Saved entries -
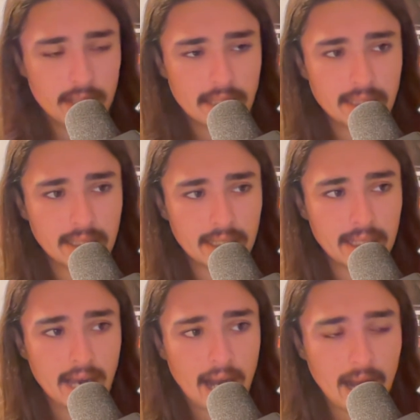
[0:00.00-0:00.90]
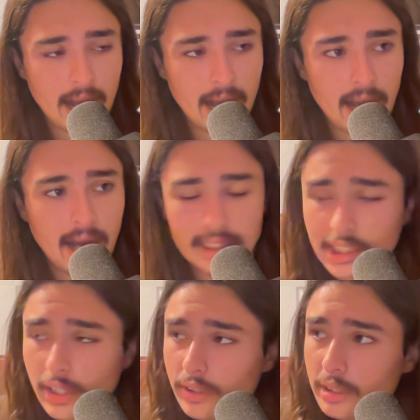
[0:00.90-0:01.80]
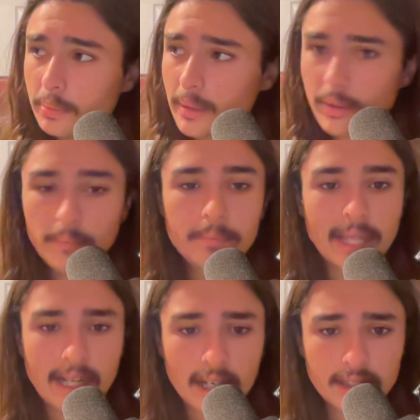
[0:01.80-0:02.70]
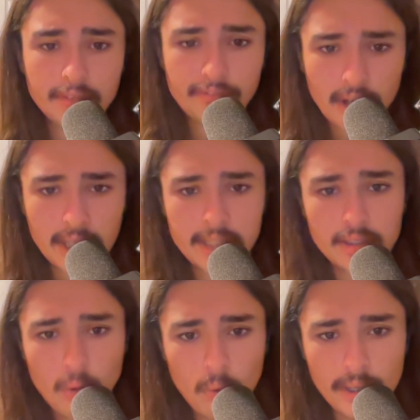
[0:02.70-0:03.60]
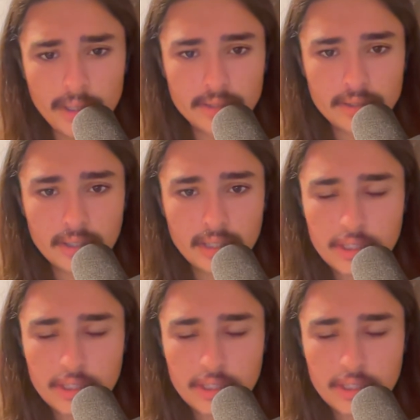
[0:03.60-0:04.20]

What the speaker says: It's like, I see all these people, they cut the fucking noise.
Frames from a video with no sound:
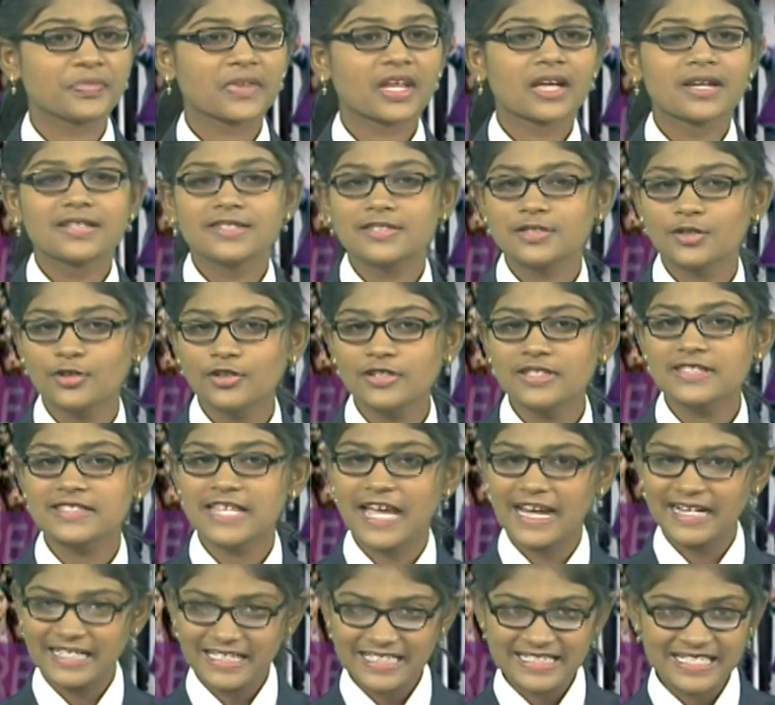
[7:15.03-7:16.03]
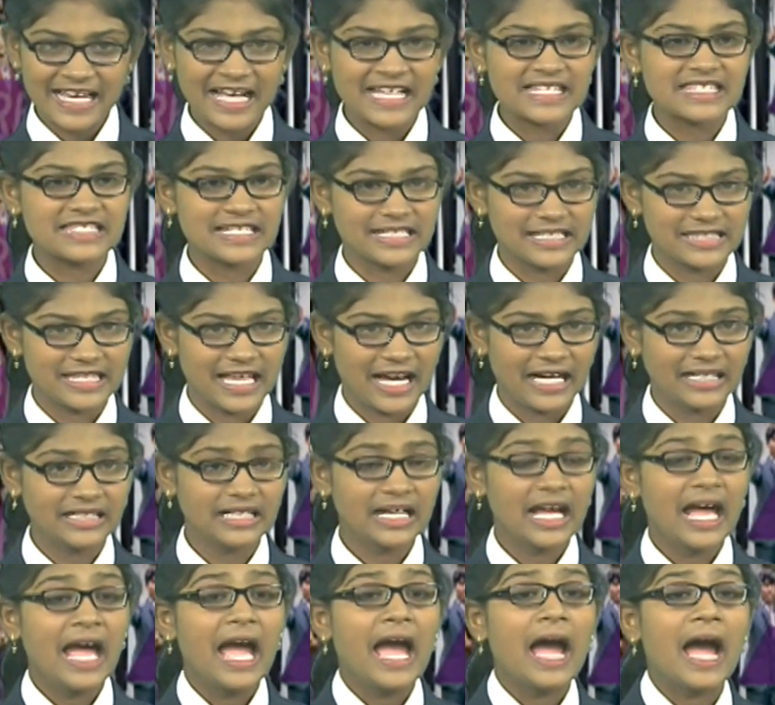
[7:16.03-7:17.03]
So scientists had said that
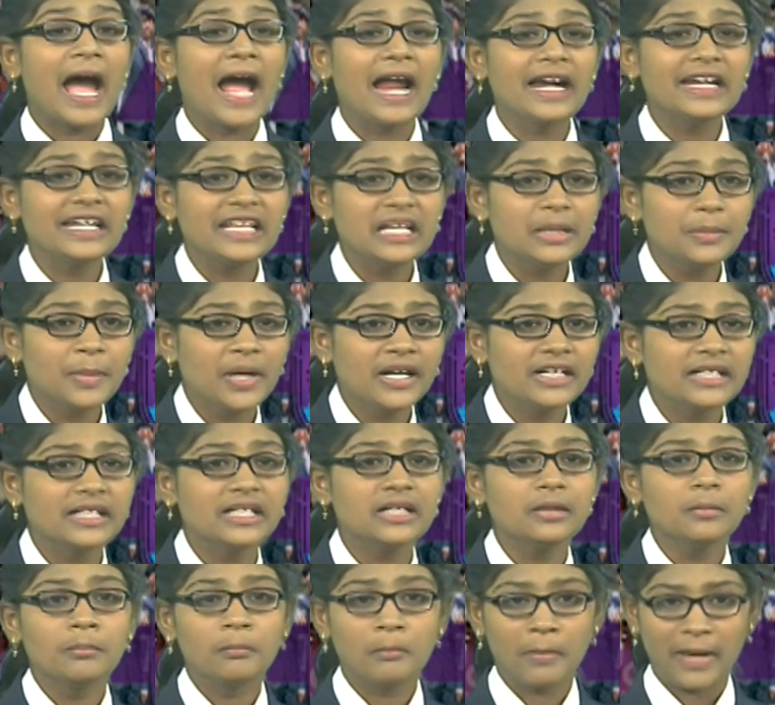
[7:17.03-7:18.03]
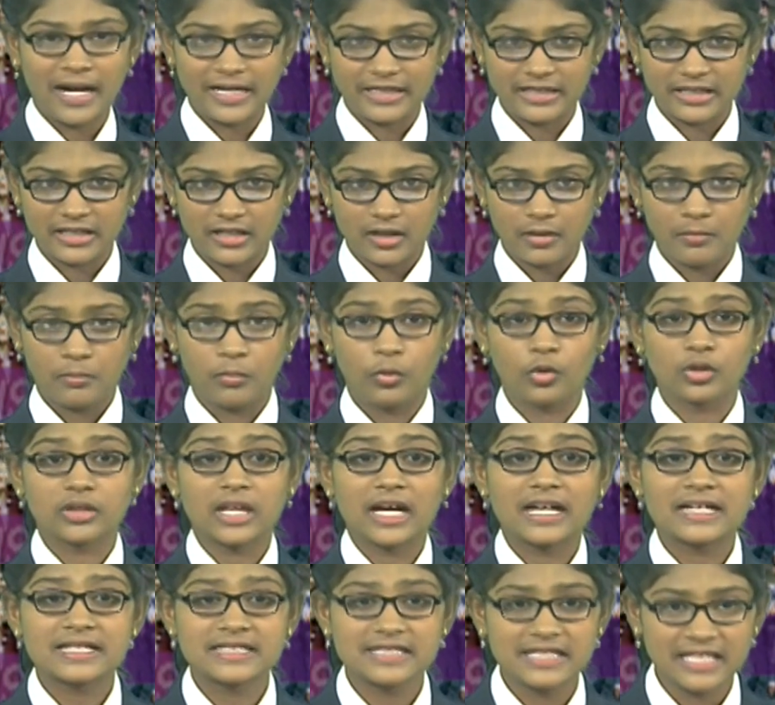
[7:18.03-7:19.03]
antimatter, matter, both are
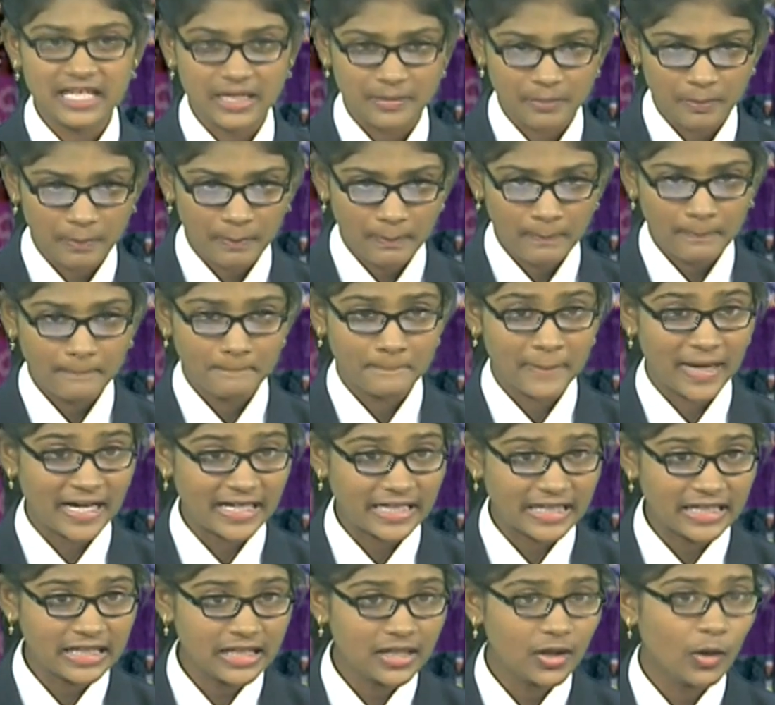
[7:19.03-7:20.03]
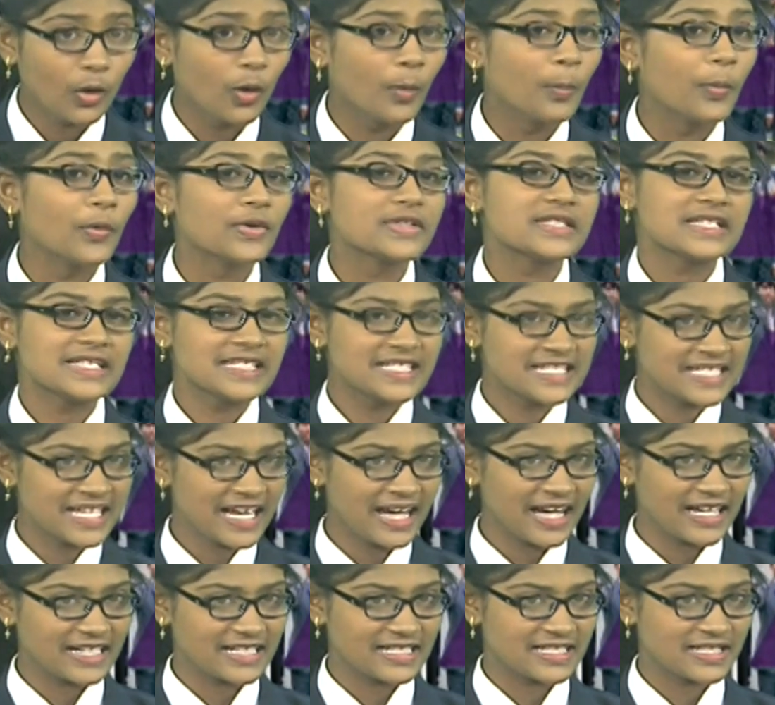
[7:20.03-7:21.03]
same but in opposite
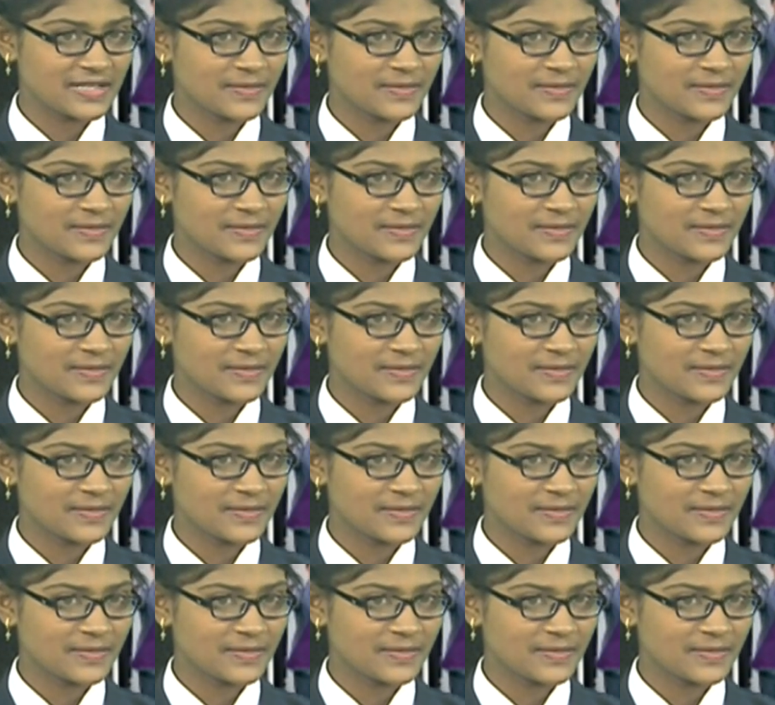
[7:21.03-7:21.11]
charge.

WORK REQUEST -
Repeat each line above exactly. The pictures stay out.

ANSWER TO THIS PROBLEM -
[0:00.00-0:00.90]
[0:00.90-0:01.80]
[0:01.80-0:02.70]
[0:02.70-0:03.60]
[0:03.60-0:04.20]

What the speaker says: It's like, I see all these people, they cut the fucking noise.
Frames from a video with no sound:
[7:15.03-7:16.03]
[7:16.03-7:17.03]
So scientists had said that
[7:17.03-7:18.03]
[7:18.03-7:19.03]
antimatter, matter, both are
[7:19.03-7:20.03]
[7:20.03-7:21.03]
same but in opposite
[7:21.03-7:21.11]
charge.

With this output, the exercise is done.